An Introduction to Simulations

Introduction

Simulations represent an important application area within the field of computing. Questions naturally arise for which exact answers are either impractical through experimentation or too time consuming to be helpful.

As with many computing applications, a simulation to address a simple initial question may evolve into a series large and sophisticated problems. As a result, this reading is paired with a continuing discussion of program management, that identifies software-development approaches that help manage complexity and ensure program correctness.

Simple Simulation: Version 1

To begin, consider the following question (that I was asked during a work break while I was on my first sabbatical leave).

Simulation Question

A couple decides to have children, until it has at least one boy and at least one girl, after which they will stop having children. How many children can the couple expect to have?

Some assumptions and a first simulation

In starting to investigate this question, several approaches might be considered.

One might try to identify a large number of couples who followed this approach, collect data on the number of children they had, and do a statistical study.
One might make some assumptions about the gender of successive children and build a mathematical model. One also might consider how changes in assumptions might impact the model and the results obtained.
One might build assumptions about gender into a computer program that simulates family size and then run the simulation for 1 or 20 or 1000 couples. Changes in assumptions might allow reasonably easy adjustments to program parameters.

In considering these alternative investigations, approach A would be challenging. Finding such couples could require substantial time and effort, and locating a large number of these couples seems impractical. Approach B requires in-depth knowledge of the notion of "expected value" within statistics, solid understanding of power series (in calculus), and substantial analytical skill. Although possible for simplifying assumptions (this was the basis of my first solution to the problem), approach B may require tinkering with the underlying model and adjustment of the mathematical analysis as assumptions change.

In contrast to Approaches A and B, Approach C can be reasonably straightforward. To begin, we make two simplifying assumptions.

Assume the gender of the next child is equally like to be a boy or a girl.
Assume the gender of any child is independent of the genders of any previous children.

Later, in a subsequent reading on program management we consider how to adjust our study by changing some of these assumptions. For now, we use these assumptions as a means to begin.

Within a program, the basic approach will be to consider the gender of successive children, and we need a mechanism that will sometimes allow a conclusion of "girl" and sometimes "boy". A common approach utilizes a pseudo-random number generator.

Pseudo-random Numbers

C provides several functions that return apparently random numbers. Called pseudo-random number generators, successive use of these functions gives a sequence of numbers that seem random according to various statistical tests. Behind the scenes, an algorithm produces one number after another, based on an underlying value, called a seed. (Since an algorithm is involved, the number sequence is not really random — hence the term "pesudo-random number generator.) From a user's perspective, however, the numbers produced by a pseudo-random number generator seem quite random.
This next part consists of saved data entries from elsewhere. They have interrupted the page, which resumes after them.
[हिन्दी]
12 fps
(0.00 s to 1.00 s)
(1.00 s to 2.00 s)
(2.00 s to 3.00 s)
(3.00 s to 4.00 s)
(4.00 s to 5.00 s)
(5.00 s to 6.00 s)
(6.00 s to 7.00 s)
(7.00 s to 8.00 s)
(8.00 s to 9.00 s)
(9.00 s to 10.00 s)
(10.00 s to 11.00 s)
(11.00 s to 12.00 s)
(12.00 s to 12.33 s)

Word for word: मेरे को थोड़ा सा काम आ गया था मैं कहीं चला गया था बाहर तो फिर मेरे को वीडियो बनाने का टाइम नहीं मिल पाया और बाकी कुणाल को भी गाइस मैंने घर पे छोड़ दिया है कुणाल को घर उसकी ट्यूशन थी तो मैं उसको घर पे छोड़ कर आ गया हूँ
The traditional random number generator in C is called rand. Defined in the stdlib.h library, the function returns integers between 0 and a defined constant RAND_MAX. Given this range, the expression rand() / ((double) RAND_MAX) yields a random number between 0.0 and 1.0.
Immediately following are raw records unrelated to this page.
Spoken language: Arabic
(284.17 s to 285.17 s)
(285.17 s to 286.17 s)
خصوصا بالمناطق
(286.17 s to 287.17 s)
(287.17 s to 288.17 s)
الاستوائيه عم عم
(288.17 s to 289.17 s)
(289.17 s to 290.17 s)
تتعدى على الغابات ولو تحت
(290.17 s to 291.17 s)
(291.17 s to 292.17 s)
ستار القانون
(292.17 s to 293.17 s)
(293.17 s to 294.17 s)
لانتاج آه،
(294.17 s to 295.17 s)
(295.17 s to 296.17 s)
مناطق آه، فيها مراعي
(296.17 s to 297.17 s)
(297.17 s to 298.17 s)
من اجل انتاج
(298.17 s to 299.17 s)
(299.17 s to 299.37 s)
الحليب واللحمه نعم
As a final detail in using rand or another pseudo-random number generator, the computation of these numbers depends upon a behind-the-scenes value seed. By default, when a program runs, this seed is set to 1, so the program will produce the same sequence of numbers each time the program is run. To get different numbers with each run, a common approach is to use the current time of day to set the seed at the start of a simulation program. Although the details are somewhat intricate, the appropriate initial command is

srand (time ((time_t *) 0) );

`rand/srand` example

To illustrate how rand works and the need for srand, consider the following program, rand-basic.c:

int main ()
{
  printf ("the first 12 numbers returned by the rand function are:\n");
  for (int i = 0; i < 4; i++)
    printf ("%15d %15d %15d\n", rand(), rand(), rand());

  return 0;
}

Without any further code, this program printed the following every time it is run on a particular Linux workstation:

the first 12 numbers returned by the rand function are:
     1681692777       846930886      1804289383
      424238335      1957747793      1714636915
      596516649      1649760492       719885386
     1350490027      1025202362      1189641421

When the program starts, some bookkeeping is performed to initialize the random number generator. Calls to rand follow a behind-the-scenes algorithm to produce success numbers that seem random. However, since the initial bookkeeping is the same for each program run, the subsequent sequence of generated numbers also is the same for every program run.
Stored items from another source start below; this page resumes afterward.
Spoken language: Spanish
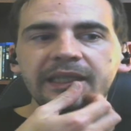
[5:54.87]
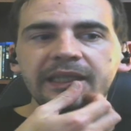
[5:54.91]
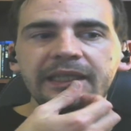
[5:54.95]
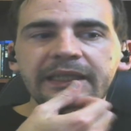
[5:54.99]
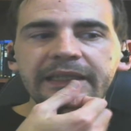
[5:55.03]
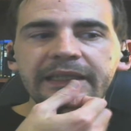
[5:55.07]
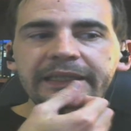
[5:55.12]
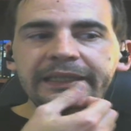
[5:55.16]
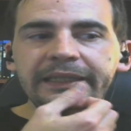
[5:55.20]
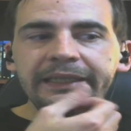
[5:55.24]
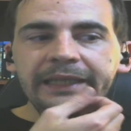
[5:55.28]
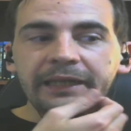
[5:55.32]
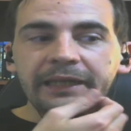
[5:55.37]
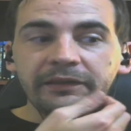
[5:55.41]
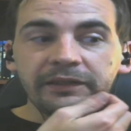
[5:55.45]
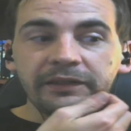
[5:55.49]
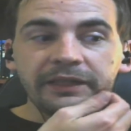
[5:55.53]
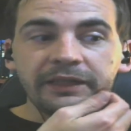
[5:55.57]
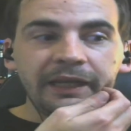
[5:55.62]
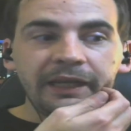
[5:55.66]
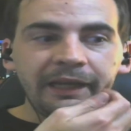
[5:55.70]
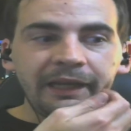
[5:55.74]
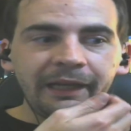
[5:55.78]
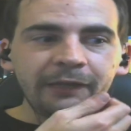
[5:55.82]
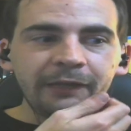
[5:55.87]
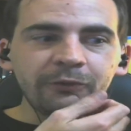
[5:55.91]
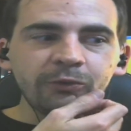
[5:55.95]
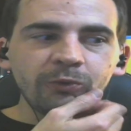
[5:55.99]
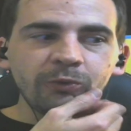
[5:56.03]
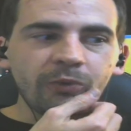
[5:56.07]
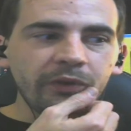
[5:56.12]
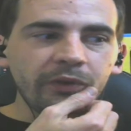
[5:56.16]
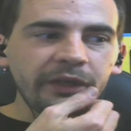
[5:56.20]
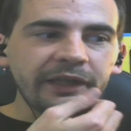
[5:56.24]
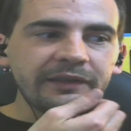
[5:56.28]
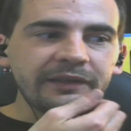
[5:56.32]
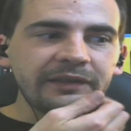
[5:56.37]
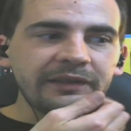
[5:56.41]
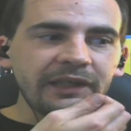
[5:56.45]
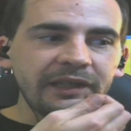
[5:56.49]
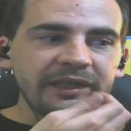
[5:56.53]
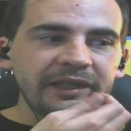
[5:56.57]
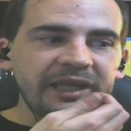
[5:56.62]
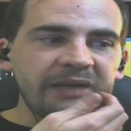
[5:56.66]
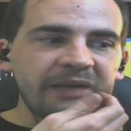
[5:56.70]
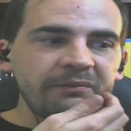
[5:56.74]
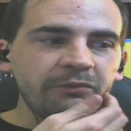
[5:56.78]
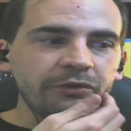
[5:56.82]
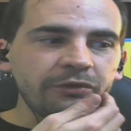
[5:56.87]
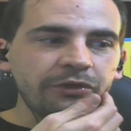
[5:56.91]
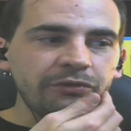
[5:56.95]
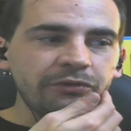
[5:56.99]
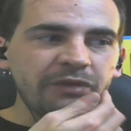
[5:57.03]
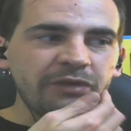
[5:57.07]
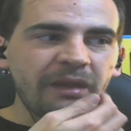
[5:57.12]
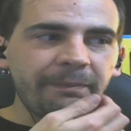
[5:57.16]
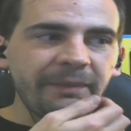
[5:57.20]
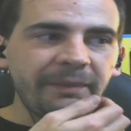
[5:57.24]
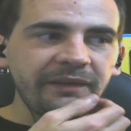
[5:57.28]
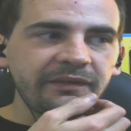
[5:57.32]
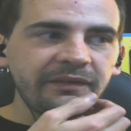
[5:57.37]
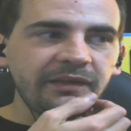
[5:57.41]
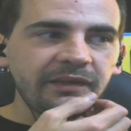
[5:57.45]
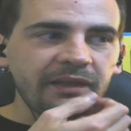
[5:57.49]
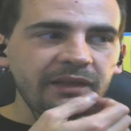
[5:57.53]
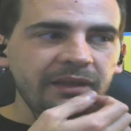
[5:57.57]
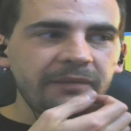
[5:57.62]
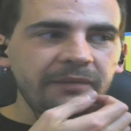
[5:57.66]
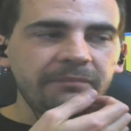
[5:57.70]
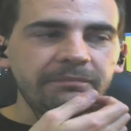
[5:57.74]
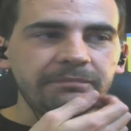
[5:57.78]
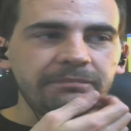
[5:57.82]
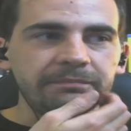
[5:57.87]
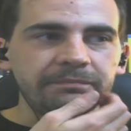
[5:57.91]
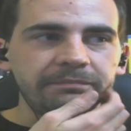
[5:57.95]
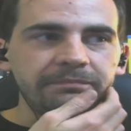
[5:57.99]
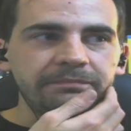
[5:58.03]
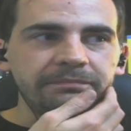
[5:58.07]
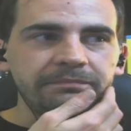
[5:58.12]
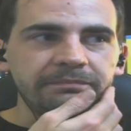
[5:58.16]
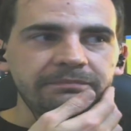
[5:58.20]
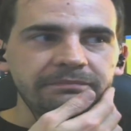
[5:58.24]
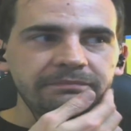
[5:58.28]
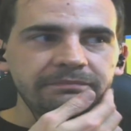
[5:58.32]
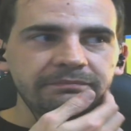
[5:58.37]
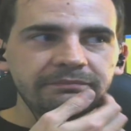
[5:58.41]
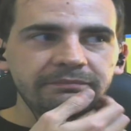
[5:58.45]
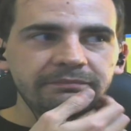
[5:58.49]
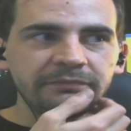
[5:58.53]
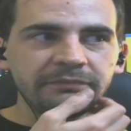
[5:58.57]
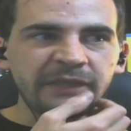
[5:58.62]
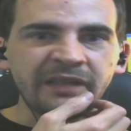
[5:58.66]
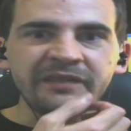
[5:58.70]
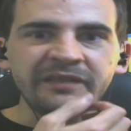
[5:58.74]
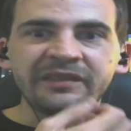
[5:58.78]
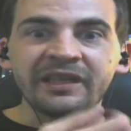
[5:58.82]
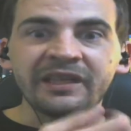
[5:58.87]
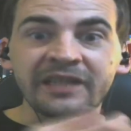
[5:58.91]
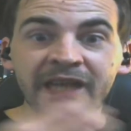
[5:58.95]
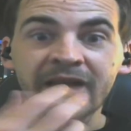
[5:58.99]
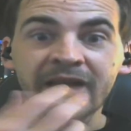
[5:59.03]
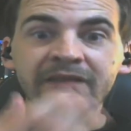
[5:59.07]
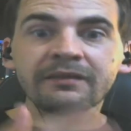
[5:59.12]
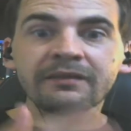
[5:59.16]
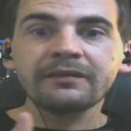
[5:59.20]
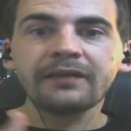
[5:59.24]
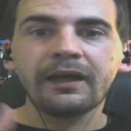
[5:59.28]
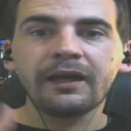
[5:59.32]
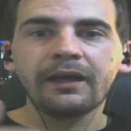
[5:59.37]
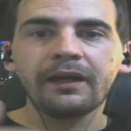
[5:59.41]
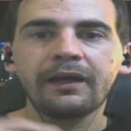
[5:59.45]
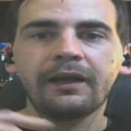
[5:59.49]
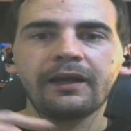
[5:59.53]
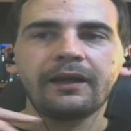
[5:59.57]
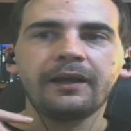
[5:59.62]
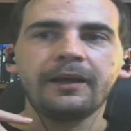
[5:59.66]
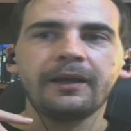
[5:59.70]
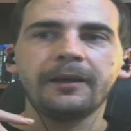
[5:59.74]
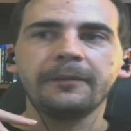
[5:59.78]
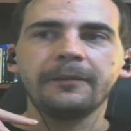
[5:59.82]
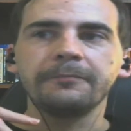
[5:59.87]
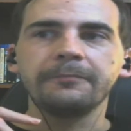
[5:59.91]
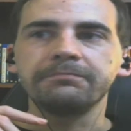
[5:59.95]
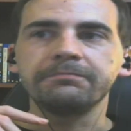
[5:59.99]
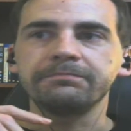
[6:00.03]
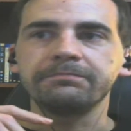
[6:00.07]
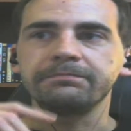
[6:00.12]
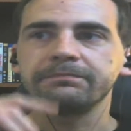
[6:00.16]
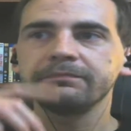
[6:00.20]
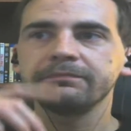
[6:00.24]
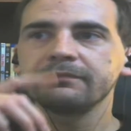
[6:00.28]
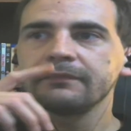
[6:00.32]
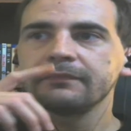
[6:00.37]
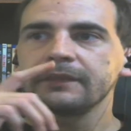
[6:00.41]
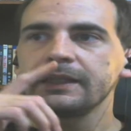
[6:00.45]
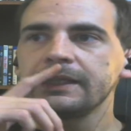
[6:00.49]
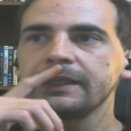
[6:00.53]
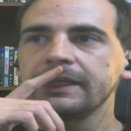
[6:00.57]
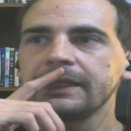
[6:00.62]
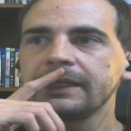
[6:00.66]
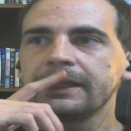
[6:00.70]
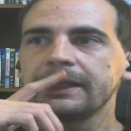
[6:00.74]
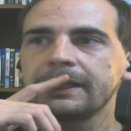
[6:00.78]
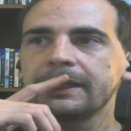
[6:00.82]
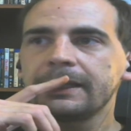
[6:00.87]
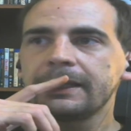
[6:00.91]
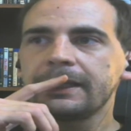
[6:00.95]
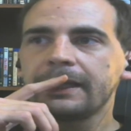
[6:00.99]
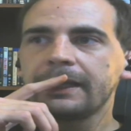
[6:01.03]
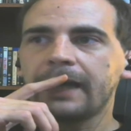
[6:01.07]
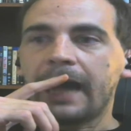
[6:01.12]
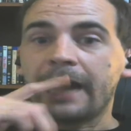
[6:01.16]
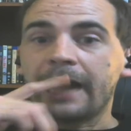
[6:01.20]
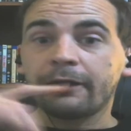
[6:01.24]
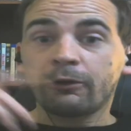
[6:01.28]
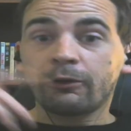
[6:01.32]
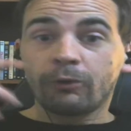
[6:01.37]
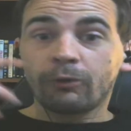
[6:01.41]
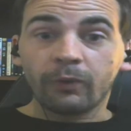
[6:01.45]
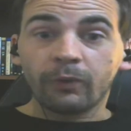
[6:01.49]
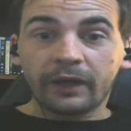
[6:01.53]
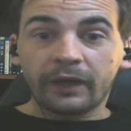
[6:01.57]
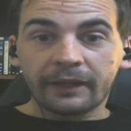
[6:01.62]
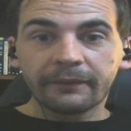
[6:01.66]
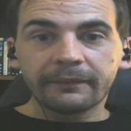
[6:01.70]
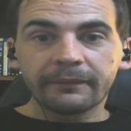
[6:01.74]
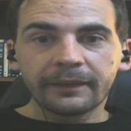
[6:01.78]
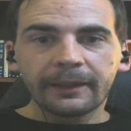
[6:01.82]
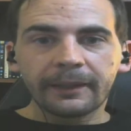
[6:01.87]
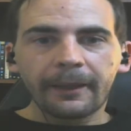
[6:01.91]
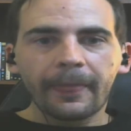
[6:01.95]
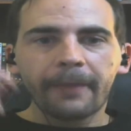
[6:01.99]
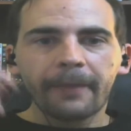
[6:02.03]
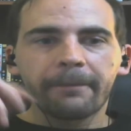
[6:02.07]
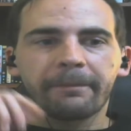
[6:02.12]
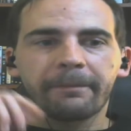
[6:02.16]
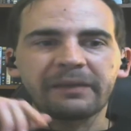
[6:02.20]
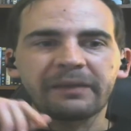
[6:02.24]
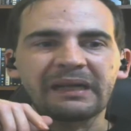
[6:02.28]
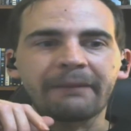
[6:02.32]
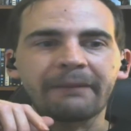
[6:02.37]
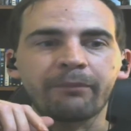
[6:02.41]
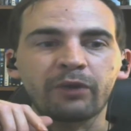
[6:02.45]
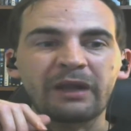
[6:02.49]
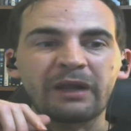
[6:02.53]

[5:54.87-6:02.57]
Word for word: Y así que él tuvo que estar, digamos, en una especie de de enseñanza mm, ardua para poder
To avoid this difficulty, srand is placed at the beginning of a program (not in the loop) to change the behind-the-scenes bookkeeping.

The expression time ((time_t *) 0) uses C's general time function. With the parameter (time_t *) 0 tells the time function to return the number of seconds since midnight on 1 January 1970. In practice, this means that time ((time_t *) 0) will provide a different value each time the program is run.
srand uses its parameter (in this case, a number of seconds) to adjust the behind-the-scenes bookkeeping for the random number generator. Since the bookkeeping will be different with each run of the program, the sequence of random numbers also will change whenever the program is run.

A first simulation program

Using these details for rand, program couple-1.c simulates the family size for one couple.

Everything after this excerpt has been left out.